Saved data entries

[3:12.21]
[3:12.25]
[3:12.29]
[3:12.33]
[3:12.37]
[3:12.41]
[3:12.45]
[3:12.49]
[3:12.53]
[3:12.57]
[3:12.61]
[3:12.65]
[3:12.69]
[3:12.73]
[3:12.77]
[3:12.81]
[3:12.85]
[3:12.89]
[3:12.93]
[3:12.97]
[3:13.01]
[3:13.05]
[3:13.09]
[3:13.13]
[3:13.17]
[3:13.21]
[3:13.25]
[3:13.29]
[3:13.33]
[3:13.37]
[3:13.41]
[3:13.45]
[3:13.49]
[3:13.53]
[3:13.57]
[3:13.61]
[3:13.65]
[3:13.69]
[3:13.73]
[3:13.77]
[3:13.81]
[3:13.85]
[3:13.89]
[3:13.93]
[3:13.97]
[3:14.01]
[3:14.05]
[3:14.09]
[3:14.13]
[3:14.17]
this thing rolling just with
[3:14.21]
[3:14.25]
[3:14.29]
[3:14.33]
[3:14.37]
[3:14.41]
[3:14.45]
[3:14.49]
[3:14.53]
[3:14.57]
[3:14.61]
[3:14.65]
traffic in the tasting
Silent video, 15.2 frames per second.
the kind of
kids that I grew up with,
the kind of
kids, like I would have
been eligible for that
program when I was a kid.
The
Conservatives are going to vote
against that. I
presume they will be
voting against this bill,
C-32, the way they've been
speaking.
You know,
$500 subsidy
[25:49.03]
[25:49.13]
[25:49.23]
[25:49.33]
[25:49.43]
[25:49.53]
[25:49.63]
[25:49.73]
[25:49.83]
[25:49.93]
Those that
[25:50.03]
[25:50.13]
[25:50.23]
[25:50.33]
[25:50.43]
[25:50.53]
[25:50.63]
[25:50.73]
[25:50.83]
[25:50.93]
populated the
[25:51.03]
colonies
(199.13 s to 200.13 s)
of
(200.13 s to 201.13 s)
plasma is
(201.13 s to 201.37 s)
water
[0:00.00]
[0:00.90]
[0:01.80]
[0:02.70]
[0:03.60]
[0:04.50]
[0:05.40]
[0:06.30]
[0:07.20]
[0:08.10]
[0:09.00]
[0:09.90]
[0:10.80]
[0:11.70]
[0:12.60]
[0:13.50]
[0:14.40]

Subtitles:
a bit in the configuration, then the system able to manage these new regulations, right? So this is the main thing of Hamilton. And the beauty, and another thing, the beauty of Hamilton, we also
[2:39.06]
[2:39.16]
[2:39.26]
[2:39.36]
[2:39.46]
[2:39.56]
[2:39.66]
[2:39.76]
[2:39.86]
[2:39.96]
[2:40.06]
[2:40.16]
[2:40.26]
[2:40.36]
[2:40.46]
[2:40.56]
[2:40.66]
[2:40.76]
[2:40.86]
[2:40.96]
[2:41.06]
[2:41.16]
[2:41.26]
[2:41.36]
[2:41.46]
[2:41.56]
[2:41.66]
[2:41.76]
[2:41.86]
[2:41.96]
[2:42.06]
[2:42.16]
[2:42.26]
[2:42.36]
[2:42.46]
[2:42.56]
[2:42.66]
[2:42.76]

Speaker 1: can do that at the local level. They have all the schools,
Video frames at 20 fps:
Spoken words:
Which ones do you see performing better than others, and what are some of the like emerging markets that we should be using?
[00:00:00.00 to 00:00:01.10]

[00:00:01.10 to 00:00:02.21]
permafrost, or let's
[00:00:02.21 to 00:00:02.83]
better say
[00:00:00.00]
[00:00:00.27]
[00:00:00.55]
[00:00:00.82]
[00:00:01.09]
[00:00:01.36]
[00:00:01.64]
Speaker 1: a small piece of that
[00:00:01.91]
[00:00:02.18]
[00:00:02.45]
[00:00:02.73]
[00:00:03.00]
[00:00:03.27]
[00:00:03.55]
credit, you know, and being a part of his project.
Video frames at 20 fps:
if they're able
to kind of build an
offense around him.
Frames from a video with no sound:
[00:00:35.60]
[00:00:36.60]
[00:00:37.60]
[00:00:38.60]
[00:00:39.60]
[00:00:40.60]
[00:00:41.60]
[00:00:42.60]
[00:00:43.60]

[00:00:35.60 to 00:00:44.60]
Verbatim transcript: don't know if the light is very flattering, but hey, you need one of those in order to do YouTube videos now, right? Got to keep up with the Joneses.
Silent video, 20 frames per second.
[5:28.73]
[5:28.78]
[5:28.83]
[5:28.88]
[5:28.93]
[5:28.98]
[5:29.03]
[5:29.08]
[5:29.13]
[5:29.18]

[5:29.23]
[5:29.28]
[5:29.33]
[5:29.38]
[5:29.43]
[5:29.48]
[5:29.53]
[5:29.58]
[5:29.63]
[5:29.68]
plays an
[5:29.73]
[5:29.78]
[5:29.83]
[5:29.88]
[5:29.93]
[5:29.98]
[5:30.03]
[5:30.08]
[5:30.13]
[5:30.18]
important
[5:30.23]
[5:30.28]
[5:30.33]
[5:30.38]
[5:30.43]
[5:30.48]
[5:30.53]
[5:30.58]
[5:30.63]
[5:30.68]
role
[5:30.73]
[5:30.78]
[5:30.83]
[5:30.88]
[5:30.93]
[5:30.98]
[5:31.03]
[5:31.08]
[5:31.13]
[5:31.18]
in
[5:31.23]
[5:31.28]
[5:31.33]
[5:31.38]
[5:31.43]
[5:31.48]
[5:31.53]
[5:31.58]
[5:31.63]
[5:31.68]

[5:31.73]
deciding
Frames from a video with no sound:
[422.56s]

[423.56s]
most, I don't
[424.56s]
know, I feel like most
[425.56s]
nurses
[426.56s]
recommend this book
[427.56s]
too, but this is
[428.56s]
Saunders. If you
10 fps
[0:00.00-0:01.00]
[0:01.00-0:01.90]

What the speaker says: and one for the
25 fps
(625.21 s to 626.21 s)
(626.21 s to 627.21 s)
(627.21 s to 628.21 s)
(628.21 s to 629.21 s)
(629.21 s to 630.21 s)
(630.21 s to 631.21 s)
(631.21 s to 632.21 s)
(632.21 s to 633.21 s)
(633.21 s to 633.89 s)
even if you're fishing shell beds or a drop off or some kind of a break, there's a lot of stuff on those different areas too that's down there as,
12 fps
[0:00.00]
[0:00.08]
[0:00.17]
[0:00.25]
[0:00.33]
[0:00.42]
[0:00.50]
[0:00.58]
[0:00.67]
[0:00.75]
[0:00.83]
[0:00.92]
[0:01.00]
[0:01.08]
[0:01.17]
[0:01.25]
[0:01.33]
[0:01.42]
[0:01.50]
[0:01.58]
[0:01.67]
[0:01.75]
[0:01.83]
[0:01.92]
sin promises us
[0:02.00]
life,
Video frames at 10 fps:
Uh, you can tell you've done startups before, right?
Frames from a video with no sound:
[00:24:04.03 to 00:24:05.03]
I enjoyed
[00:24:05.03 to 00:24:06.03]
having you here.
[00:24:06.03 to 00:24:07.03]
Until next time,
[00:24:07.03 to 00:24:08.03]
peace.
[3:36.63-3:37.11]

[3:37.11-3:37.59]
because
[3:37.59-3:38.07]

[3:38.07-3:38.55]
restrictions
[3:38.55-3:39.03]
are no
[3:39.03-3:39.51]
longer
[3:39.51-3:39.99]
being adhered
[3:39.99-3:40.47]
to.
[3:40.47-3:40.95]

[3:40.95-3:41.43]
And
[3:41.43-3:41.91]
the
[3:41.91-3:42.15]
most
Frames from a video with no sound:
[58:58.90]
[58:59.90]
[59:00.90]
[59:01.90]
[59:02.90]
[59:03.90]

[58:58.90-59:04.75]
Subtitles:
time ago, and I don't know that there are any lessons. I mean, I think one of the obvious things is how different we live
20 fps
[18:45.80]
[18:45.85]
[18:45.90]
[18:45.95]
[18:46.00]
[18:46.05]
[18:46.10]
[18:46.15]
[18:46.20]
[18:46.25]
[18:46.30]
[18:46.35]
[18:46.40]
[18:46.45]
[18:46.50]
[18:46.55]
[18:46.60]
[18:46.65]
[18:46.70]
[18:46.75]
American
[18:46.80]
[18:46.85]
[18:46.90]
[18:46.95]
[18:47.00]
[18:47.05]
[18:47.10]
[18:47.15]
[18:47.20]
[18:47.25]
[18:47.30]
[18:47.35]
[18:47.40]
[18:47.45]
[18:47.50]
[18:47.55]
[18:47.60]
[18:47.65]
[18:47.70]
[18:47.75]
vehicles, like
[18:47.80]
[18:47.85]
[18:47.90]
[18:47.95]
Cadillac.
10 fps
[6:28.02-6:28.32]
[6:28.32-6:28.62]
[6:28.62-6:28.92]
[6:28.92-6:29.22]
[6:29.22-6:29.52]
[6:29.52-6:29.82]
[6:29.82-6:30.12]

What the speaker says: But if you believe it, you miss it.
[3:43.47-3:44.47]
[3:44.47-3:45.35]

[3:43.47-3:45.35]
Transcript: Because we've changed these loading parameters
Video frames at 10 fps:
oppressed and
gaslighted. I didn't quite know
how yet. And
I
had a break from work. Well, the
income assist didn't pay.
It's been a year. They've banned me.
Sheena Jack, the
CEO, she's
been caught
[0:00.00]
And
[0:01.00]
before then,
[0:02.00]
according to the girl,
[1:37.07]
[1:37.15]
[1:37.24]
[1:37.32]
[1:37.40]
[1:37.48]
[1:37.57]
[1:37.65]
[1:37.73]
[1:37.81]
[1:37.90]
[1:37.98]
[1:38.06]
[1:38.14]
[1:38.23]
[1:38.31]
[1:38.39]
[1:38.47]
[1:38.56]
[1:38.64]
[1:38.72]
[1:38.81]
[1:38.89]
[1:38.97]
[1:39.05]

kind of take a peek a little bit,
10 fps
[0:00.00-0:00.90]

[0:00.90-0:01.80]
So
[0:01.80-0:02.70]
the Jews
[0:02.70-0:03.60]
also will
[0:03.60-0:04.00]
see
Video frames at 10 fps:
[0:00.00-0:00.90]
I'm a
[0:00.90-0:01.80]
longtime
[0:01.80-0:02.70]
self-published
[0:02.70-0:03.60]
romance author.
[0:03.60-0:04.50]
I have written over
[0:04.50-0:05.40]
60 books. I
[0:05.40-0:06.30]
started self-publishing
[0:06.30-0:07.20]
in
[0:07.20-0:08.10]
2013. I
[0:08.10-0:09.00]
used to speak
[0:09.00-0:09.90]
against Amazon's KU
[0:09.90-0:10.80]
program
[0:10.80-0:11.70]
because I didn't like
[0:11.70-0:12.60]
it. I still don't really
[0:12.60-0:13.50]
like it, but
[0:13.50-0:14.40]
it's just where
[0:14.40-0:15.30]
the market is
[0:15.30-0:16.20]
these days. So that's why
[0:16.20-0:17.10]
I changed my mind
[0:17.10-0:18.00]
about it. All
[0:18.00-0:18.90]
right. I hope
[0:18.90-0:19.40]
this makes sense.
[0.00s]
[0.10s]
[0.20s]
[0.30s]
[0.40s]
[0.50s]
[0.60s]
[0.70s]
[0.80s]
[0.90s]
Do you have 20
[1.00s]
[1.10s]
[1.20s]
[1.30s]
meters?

■ **Action item**:
Show each line of the records above containing "says".

■ **Solution to the exercise**:
What the speaker says: and one for the
What the speaker says: But if you believe it, you miss it.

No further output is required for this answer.